Content starts

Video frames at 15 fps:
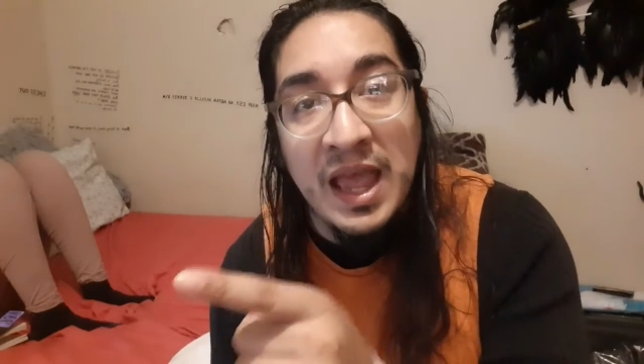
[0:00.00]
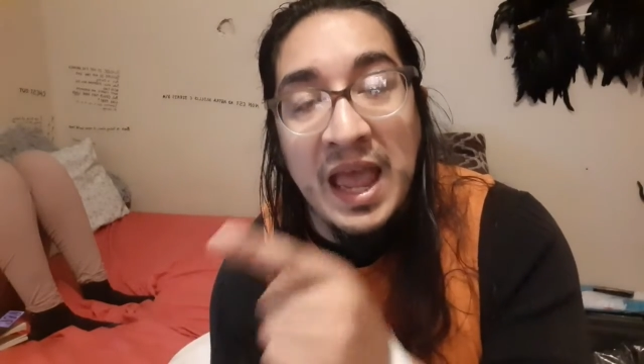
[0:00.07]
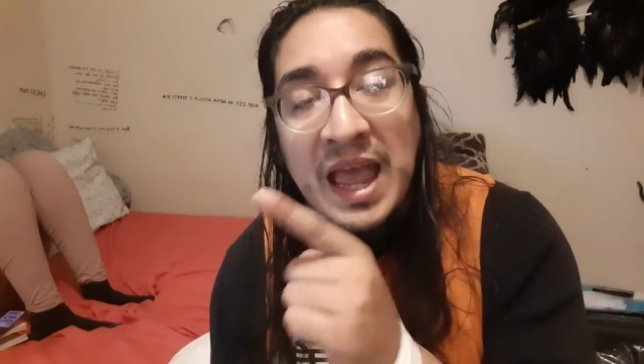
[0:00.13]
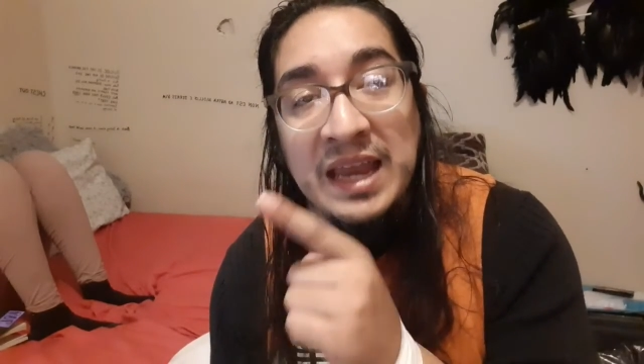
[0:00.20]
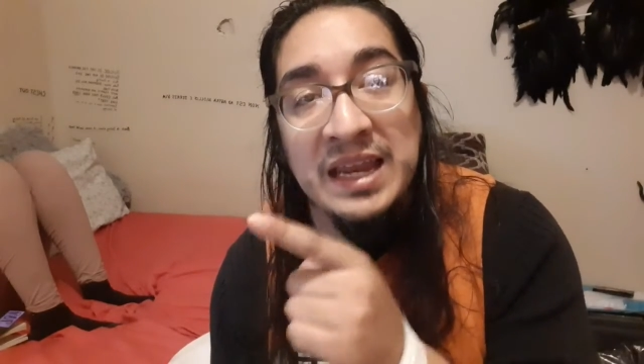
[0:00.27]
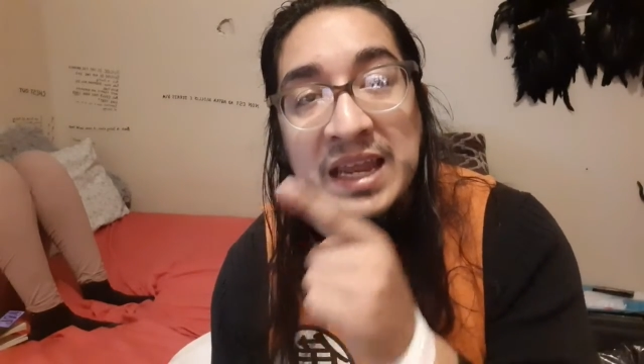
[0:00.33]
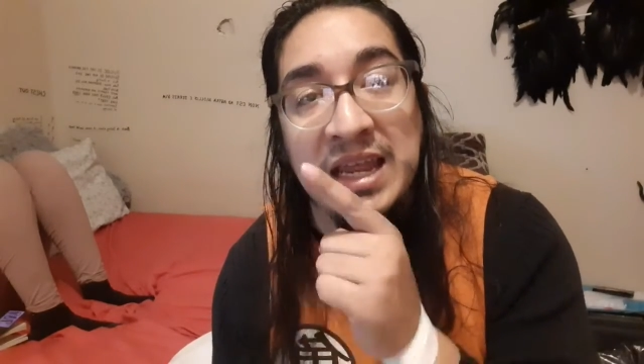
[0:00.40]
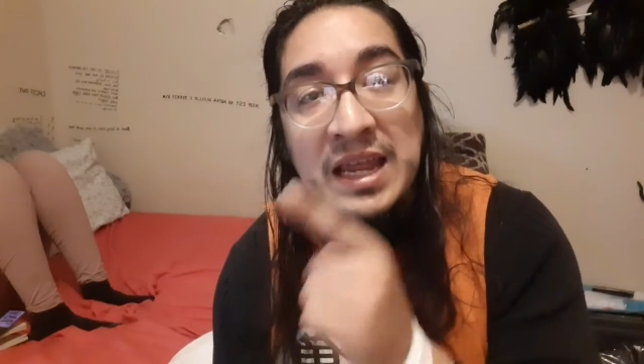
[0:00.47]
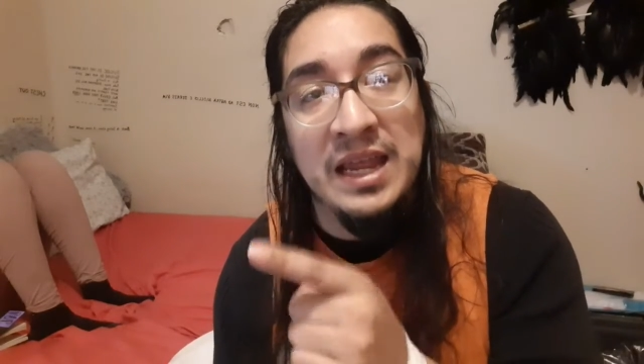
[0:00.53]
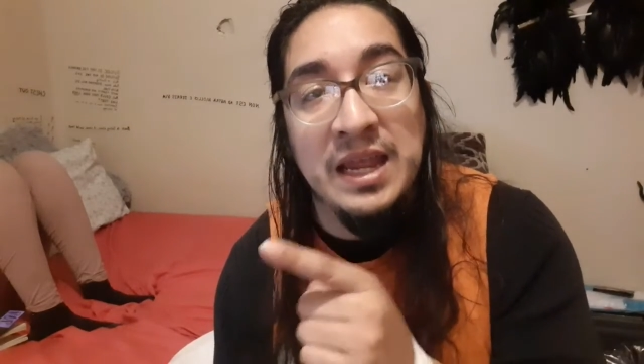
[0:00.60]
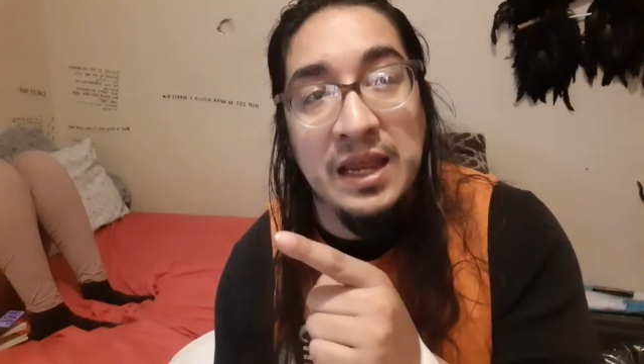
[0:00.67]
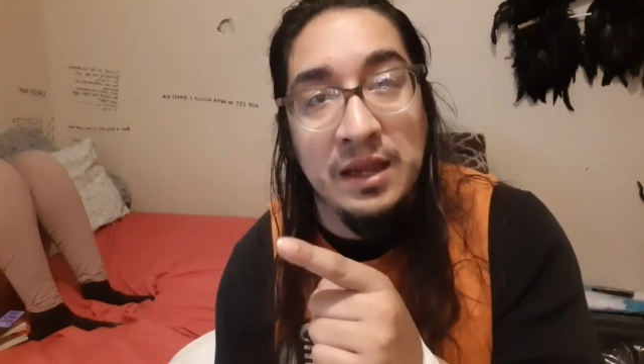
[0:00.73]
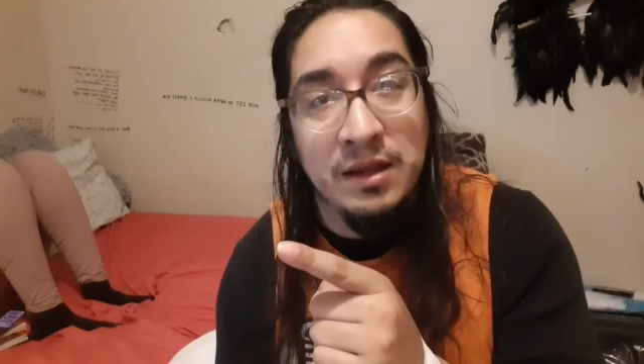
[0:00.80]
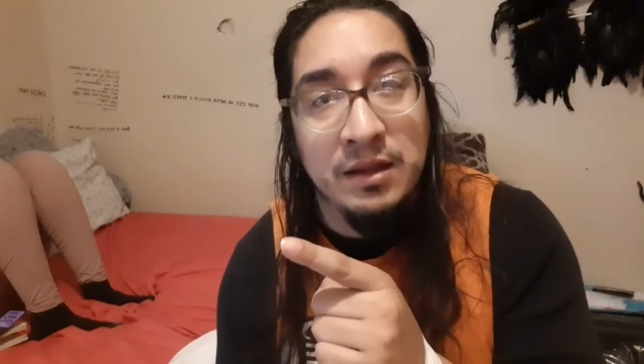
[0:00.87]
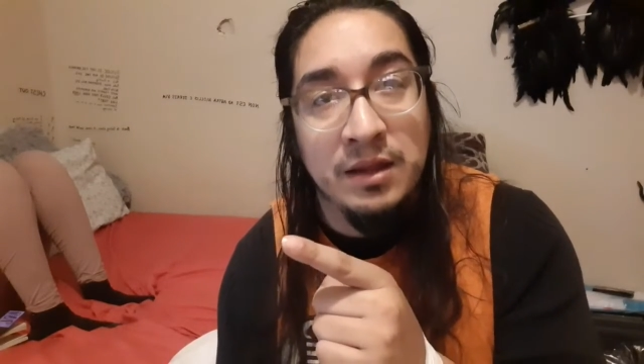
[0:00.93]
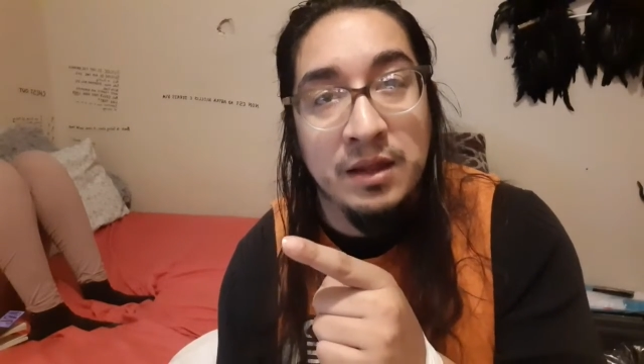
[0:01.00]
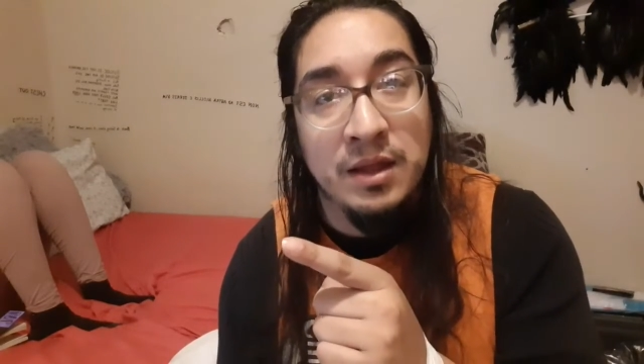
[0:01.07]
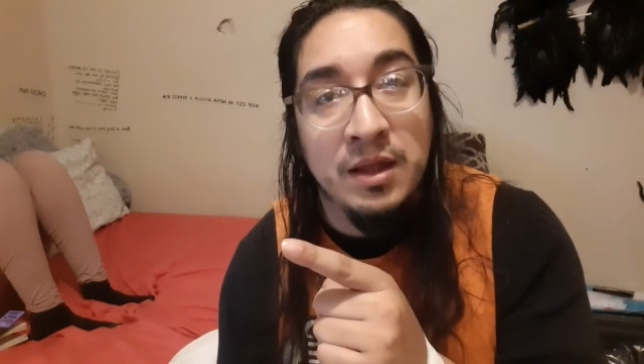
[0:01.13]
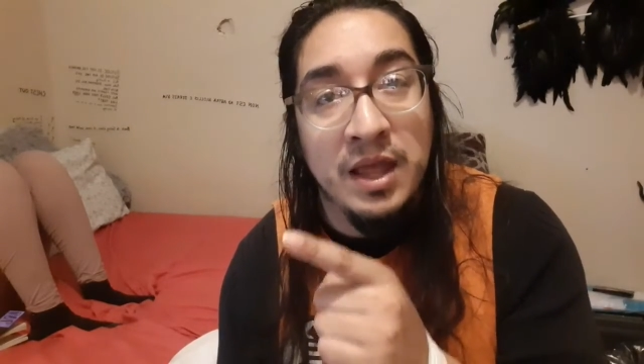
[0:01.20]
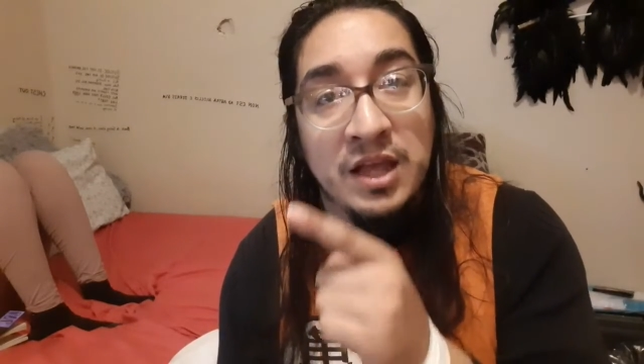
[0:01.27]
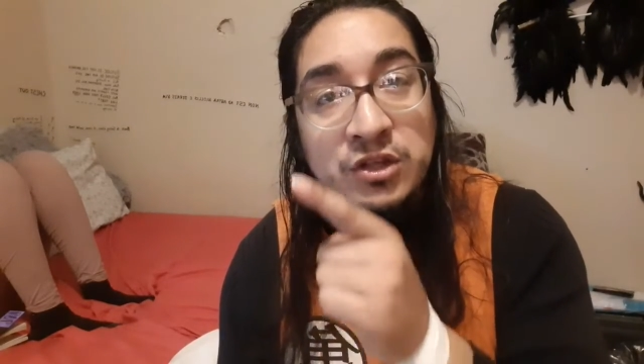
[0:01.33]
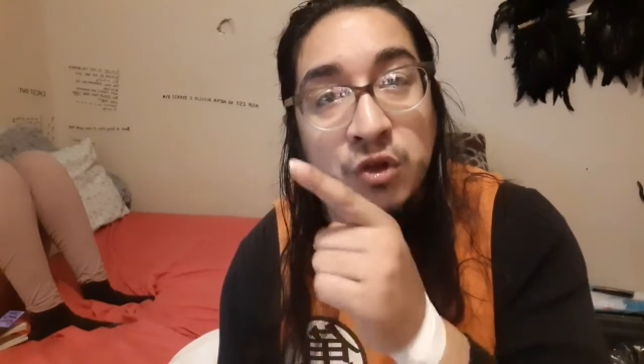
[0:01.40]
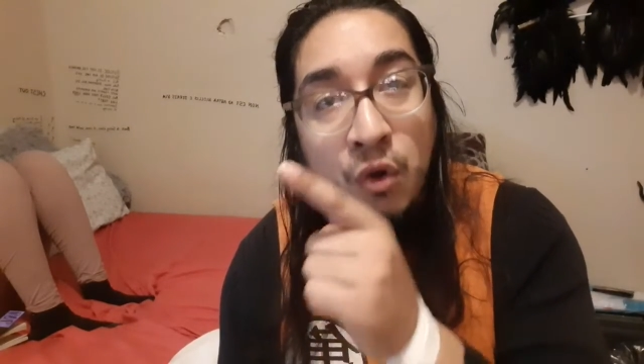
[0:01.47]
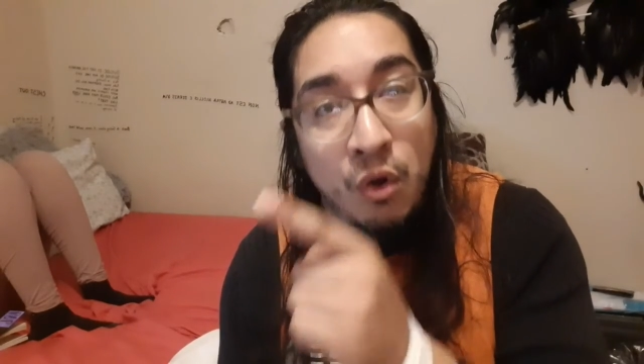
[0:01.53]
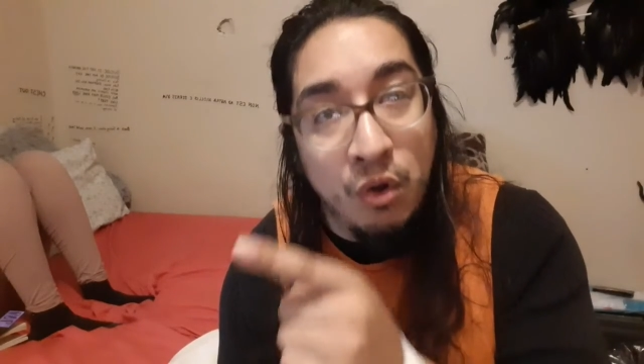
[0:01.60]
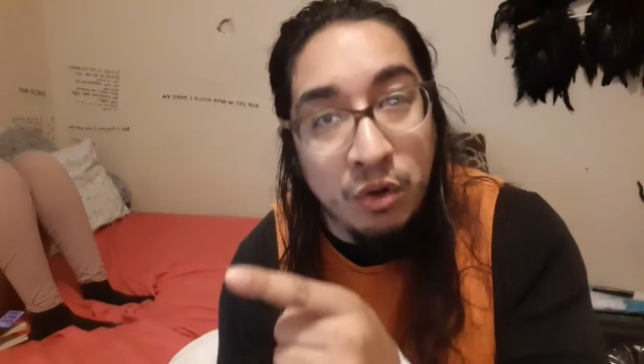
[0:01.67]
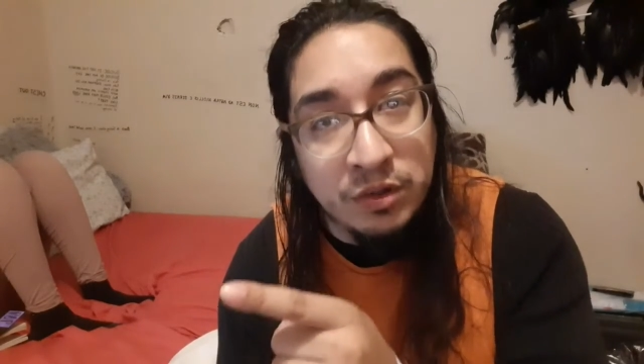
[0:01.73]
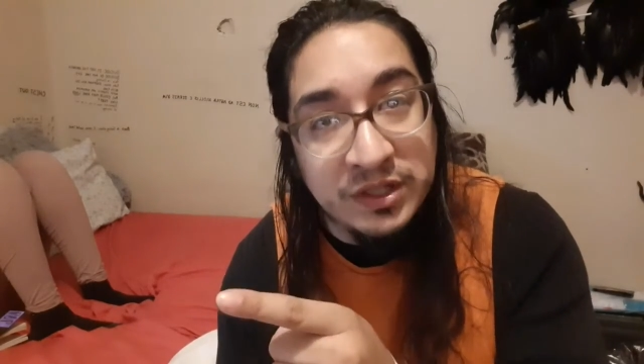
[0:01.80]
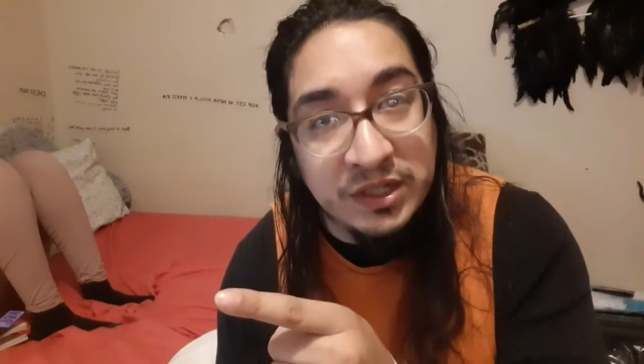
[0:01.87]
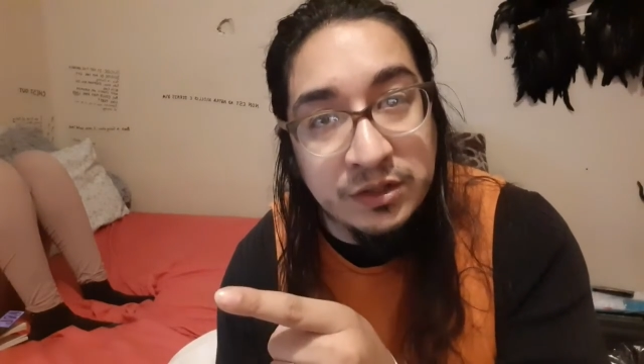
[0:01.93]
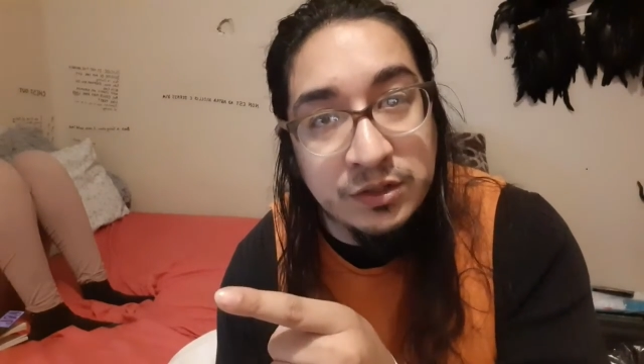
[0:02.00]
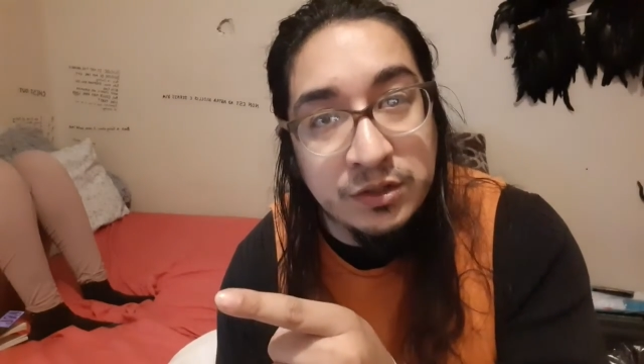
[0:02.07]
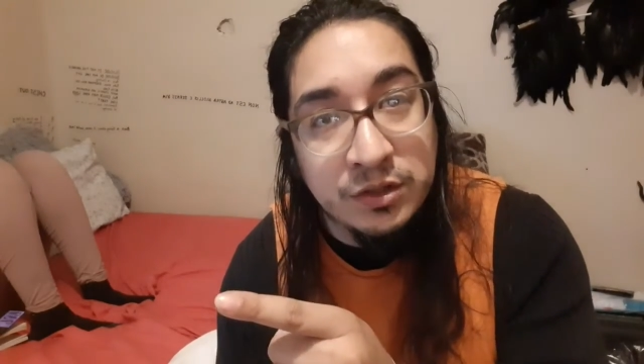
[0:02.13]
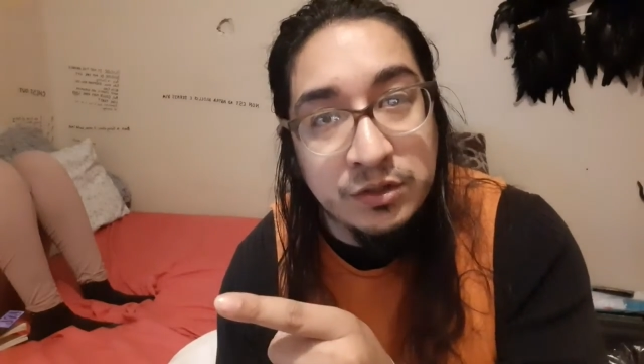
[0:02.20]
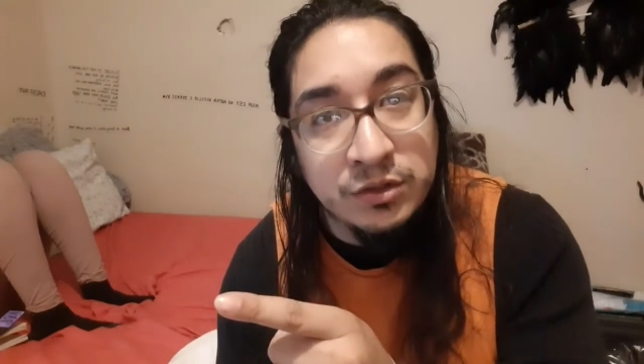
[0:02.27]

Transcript: and he is holding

Content ends

● Description of the task
Reproduce the entries above exactly, without images.

● Output below
Video frames at 15 fps:
[0:00.00]
[0:00.07]
[0:00.13]
[0:00.20]
[0:00.27]
[0:00.33]
[0:00.40]
[0:00.47]
[0:00.53]
[0:00.60]
[0:00.67]
[0:00.73]
[0:00.80]
[0:00.87]
[0:00.93]
[0:01.00]
[0:01.07]
[0:01.13]
[0:01.20]
[0:01.27]
[0:01.33]
[0:01.40]
[0:01.47]
[0:01.53]
[0:01.60]
[0:01.67]
[0:01.73]
[0:01.80]
[0:01.87]
[0:01.93]
[0:02.00]
[0:02.07]
[0:02.13]
[0:02.20]
[0:02.27]

Transcript: and he is holding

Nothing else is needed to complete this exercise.